[TASK BRIEF]:
Your answer should contain only the lines from the top of the data below down through the one with "[00:00:08.80]", transcribed exactly and without pictures; please include nothing more.
* * * *
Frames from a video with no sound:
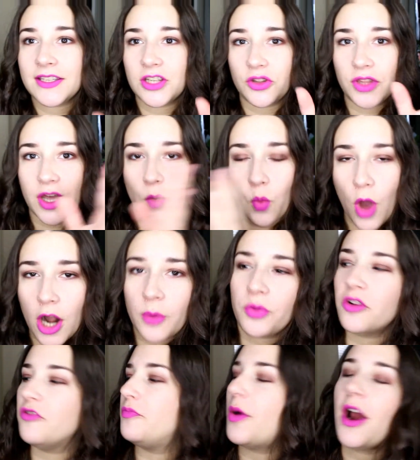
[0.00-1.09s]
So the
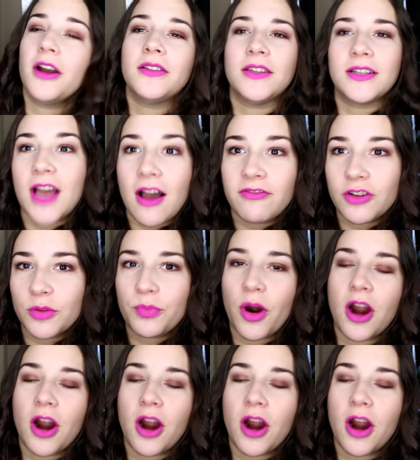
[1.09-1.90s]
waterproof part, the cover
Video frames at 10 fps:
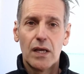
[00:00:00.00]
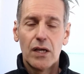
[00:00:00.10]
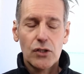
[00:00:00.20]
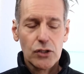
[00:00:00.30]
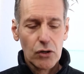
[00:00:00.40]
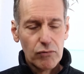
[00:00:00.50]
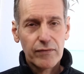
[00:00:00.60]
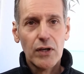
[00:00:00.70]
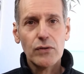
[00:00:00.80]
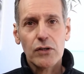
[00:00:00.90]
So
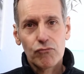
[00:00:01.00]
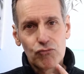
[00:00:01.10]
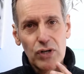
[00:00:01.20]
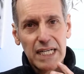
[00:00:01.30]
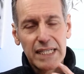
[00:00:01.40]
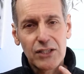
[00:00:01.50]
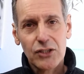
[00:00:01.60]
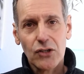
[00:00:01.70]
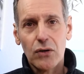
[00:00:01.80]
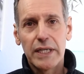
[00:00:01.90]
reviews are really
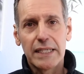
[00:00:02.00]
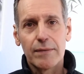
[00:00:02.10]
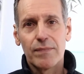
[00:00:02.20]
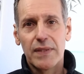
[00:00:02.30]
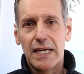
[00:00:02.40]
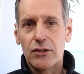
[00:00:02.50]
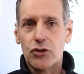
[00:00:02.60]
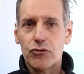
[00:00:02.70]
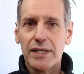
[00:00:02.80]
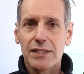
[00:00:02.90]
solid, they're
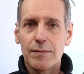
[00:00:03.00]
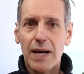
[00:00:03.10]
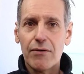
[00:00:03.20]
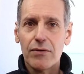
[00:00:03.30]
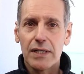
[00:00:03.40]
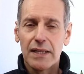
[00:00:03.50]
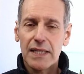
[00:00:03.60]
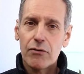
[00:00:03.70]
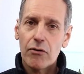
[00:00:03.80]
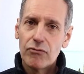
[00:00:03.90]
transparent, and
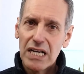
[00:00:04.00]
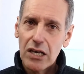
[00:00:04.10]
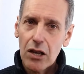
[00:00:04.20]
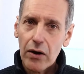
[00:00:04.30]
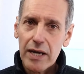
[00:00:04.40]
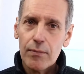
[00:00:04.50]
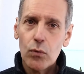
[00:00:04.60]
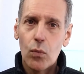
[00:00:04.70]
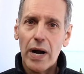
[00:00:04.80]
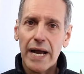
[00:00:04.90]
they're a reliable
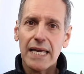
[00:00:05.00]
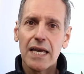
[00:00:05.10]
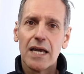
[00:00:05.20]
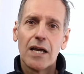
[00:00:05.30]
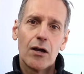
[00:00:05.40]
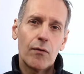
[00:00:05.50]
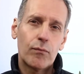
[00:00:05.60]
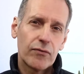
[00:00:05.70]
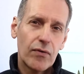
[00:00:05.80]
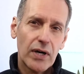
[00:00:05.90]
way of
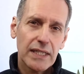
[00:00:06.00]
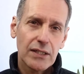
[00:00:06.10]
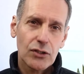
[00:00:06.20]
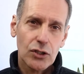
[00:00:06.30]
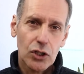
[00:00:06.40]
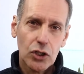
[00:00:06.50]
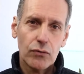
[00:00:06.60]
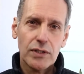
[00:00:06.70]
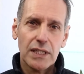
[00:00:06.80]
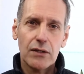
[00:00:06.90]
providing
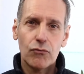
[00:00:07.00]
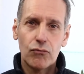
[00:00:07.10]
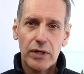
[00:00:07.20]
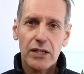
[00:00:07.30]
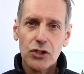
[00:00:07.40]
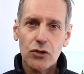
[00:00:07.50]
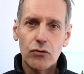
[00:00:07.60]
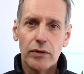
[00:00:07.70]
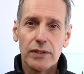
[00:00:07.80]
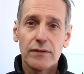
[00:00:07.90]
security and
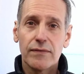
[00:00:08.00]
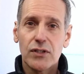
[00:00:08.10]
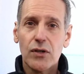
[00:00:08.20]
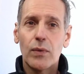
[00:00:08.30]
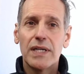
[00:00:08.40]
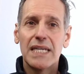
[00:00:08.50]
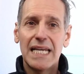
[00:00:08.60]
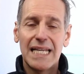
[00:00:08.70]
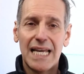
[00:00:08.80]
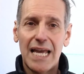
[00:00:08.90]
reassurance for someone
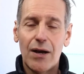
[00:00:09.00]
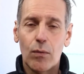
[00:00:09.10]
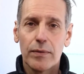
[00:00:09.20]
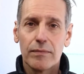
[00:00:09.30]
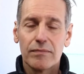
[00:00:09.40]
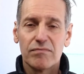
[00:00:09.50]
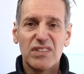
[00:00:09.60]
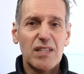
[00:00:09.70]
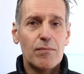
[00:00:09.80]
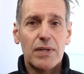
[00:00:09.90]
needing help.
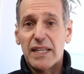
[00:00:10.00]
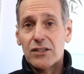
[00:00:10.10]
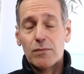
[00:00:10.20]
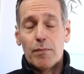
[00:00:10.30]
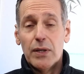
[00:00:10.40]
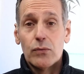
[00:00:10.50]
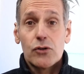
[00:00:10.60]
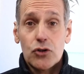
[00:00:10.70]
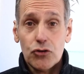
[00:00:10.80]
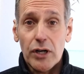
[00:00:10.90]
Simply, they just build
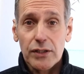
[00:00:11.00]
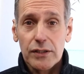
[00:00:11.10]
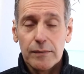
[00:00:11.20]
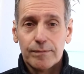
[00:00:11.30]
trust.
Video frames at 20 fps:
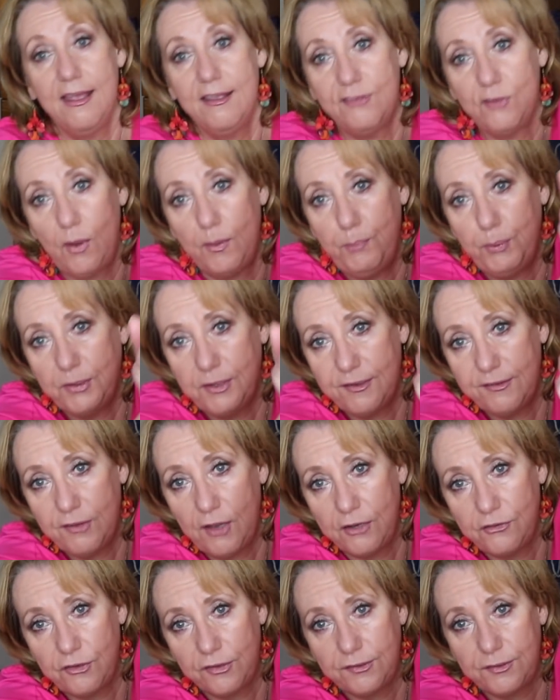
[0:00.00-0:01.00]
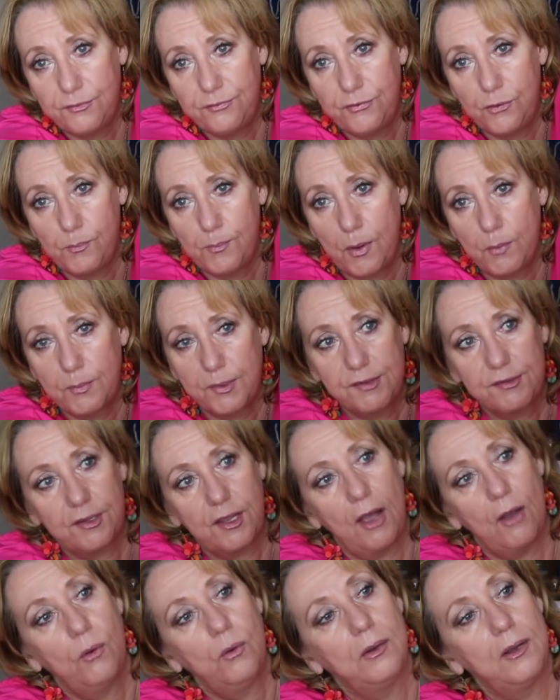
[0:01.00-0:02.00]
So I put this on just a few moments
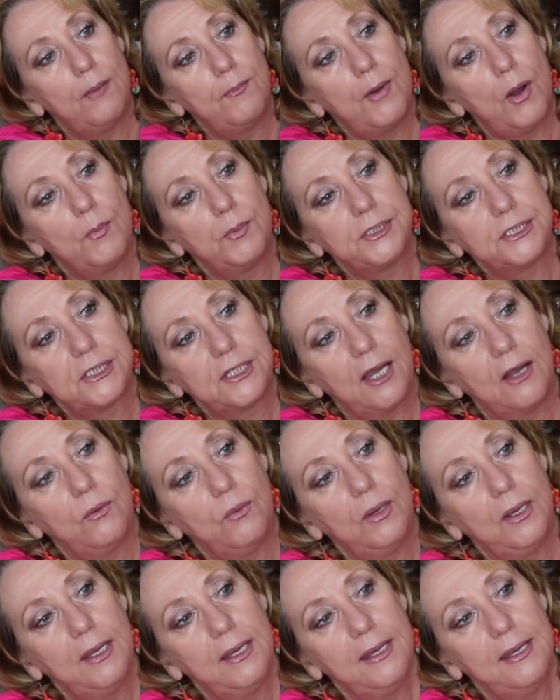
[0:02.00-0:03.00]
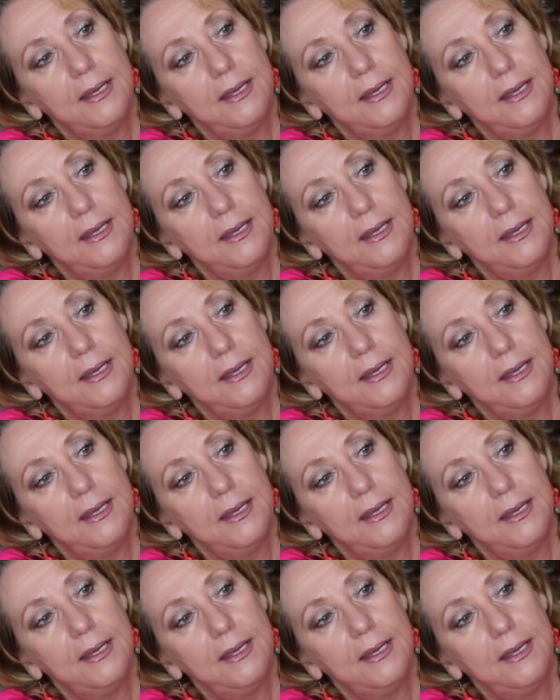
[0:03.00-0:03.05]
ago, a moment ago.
* * * *
[RESPONSE]:
Frames from a video with no sound:
[0.00-1.09s]
So the
[1.09-1.90s]
waterproof part, the cover
Video frames at 10 fps:
[00:00:00.00]
[00:00:00.10]
[00:00:00.20]
[00:00:00.30]
[00:00:00.40]
[00:00:00.50]
[00:00:00.60]
[00:00:00.70]
[00:00:00.80]
[00:00:00.90]
So
[00:00:01.00]
[00:00:01.10]
[00:00:01.20]
[00:00:01.30]
[00:00:01.40]
[00:00:01.50]
[00:00:01.60]
[00:00:01.70]
[00:00:01.80]
[00:00:01.90]
reviews are really
[00:00:02.00]
[00:00:02.10]
[00:00:02.20]
[00:00:02.30]
[00:00:02.40]
[00:00:02.50]
[00:00:02.60]
[00:00:02.70]
[00:00:02.80]
[00:00:02.90]
solid, they're
[00:00:03.00]
[00:00:03.10]
[00:00:03.20]
[00:00:03.30]
[00:00:03.40]
[00:00:03.50]
[00:00:03.60]
[00:00:03.70]
[00:00:03.80]
[00:00:03.90]
transparent, and
[00:00:04.00]
[00:00:04.10]
[00:00:04.20]
[00:00:04.30]
[00:00:04.40]
[00:00:04.50]
[00:00:04.60]
[00:00:04.70]
[00:00:04.80]
[00:00:04.90]
they're a reliable
[00:00:05.00]
[00:00:05.10]
[00:00:05.20]
[00:00:05.30]
[00:00:05.40]
[00:00:05.50]
[00:00:05.60]
[00:00:05.70]
[00:00:05.80]
[00:00:05.90]
way of
[00:00:06.00]
[00:00:06.10]
[00:00:06.20]
[00:00:06.30]
[00:00:06.40]
[00:00:06.50]
[00:00:06.60]
[00:00:06.70]
[00:00:06.80]
[00:00:06.90]
providing
[00:00:07.00]
[00:00:07.10]
[00:00:07.20]
[00:00:07.30]
[00:00:07.40]
[00:00:07.50]
[00:00:07.60]
[00:00:07.70]
[00:00:07.80]
[00:00:07.90]
security and
[00:00:08.00]
[00:00:08.10]
[00:00:08.20]
[00:00:08.30]
[00:00:08.40]
[00:00:08.50]
[00:00:08.60]
[00:00:08.70]
[00:00:08.80]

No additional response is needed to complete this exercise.